Ajnad Misr, or Soldiers of Egypt, a relatively new jihadist group that’s carried out a number of attacks on police officials in Cairo, claimed responsibility for the three explosions, one of which claimed the life of Brig. Gen. Tareq el-Margawy. The group, which has Facebook and Twitter pages, calls members of the security forces “criminals” and has said it works to spare civilians. It largely succeeded Wednesday; most of the wounded were police officers.

According to Interior Ministry statistics, roughly 500 police officers have been killed since July 3, when the country’s military, led by then-Defense Minister Field Marshal Abdel-Fattah el-Sissi, ousted President Mohammed Morsi. A harsh crackdown on the Muslim Brotherhood, through which Morsi rose to prominence, has killed thousands of Morsi supporters in the same period. An estimated 16,000 people accused of sympathizing with the Brotherhood have been jailed.

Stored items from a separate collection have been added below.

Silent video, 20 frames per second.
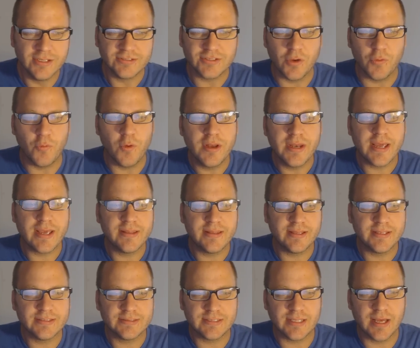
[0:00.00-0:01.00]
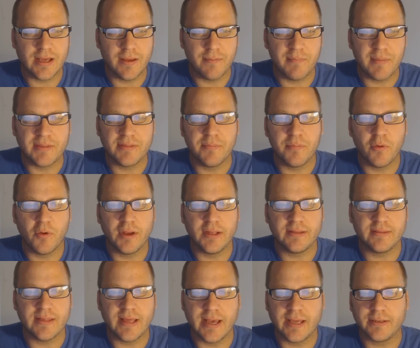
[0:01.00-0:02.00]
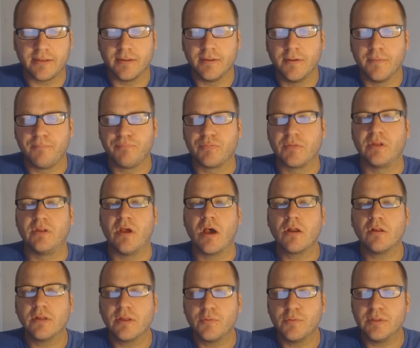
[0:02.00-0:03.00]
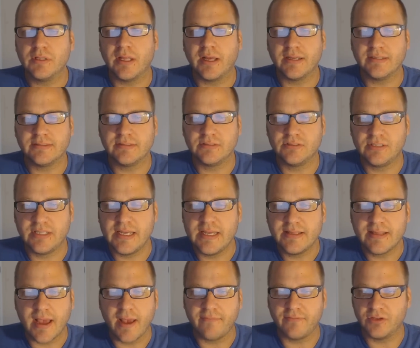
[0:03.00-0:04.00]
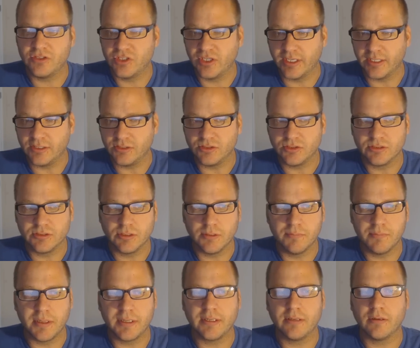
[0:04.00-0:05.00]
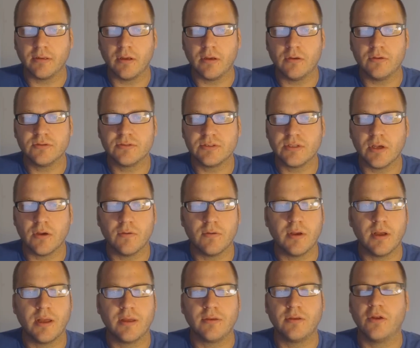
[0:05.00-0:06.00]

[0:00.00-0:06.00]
So one atheist made the point that not only would lions' teeth have to change, but also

In a statement posted hours after the attack, Ajnad Misr said it had targeted el-Margawy because of his role in the violent clearing of one of two sit-ins in support of Morsi on Aug. 14, the bloodiest day in the crackdown, when more than 1,100 people were killed.

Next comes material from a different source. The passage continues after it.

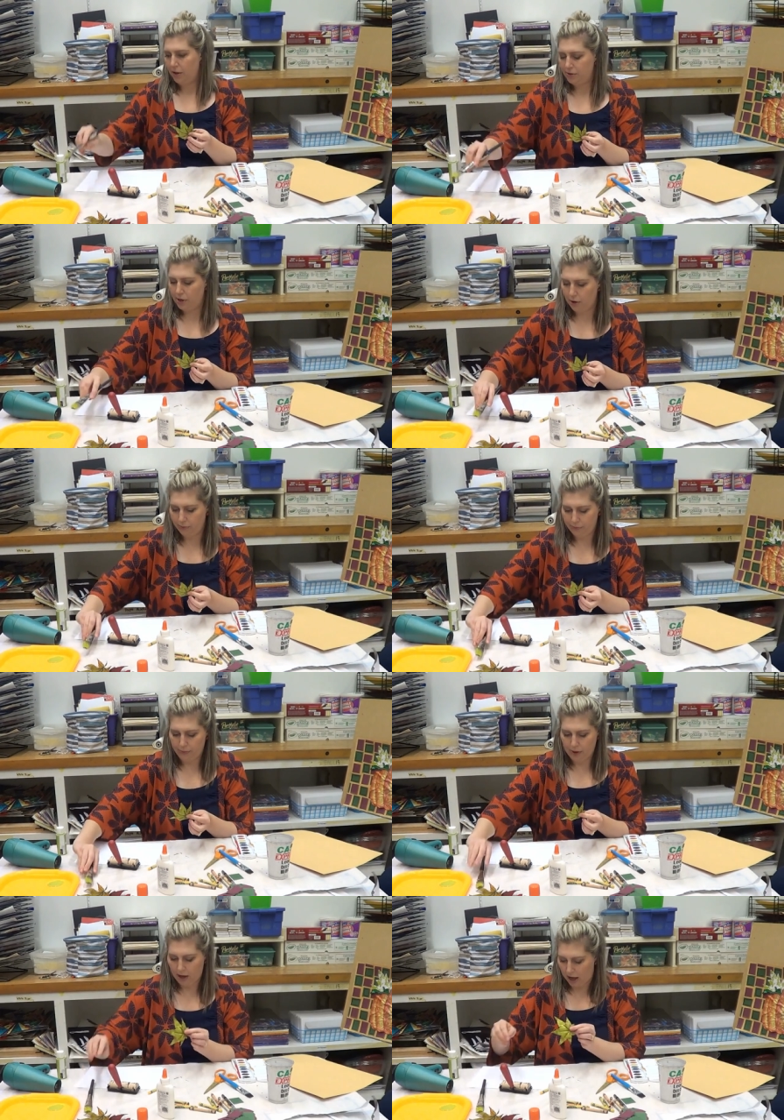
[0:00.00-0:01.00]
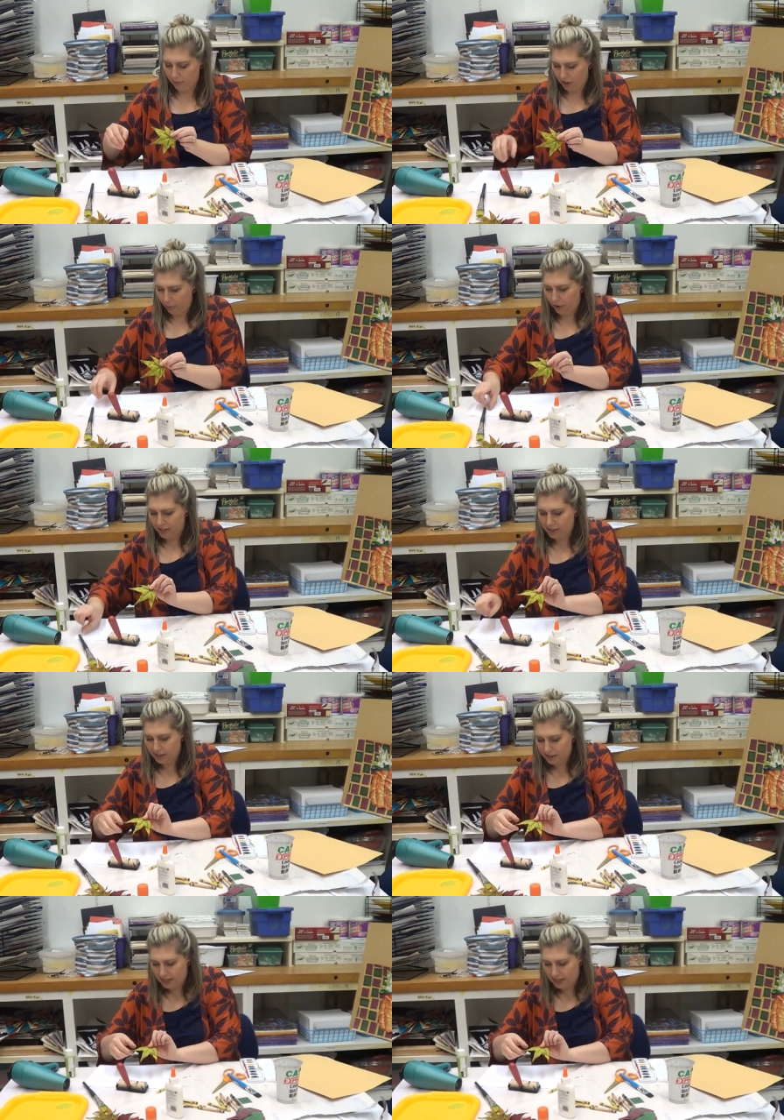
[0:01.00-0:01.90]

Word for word: So I'm going to press this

The group’s statement said el-Margawy “was well known for killing innocent people and taking part in Nahda massacre,” a reference to one of the sit-ins. The other, better-known sit-in was in Cairo’s Rabaa district.

The group also said it was angry about the police’s increased arrests and assaults on women and young people. “We are honored to dedicate the attack to them,” the statement read. “We promise that we will not rest as long as one of you is held.”

The location of two of the bombs — buried in a hole directly in front of a police outpost at Cairo University — suggested that the government’s grip on security is tenuous at best. A third bomb wounded no one; Ajnad Misr said that was because its detonation was delayed until civilians had left the area.

The twin bombs at the police outpost were detonated one right after the other at around noon, apparently by remote control.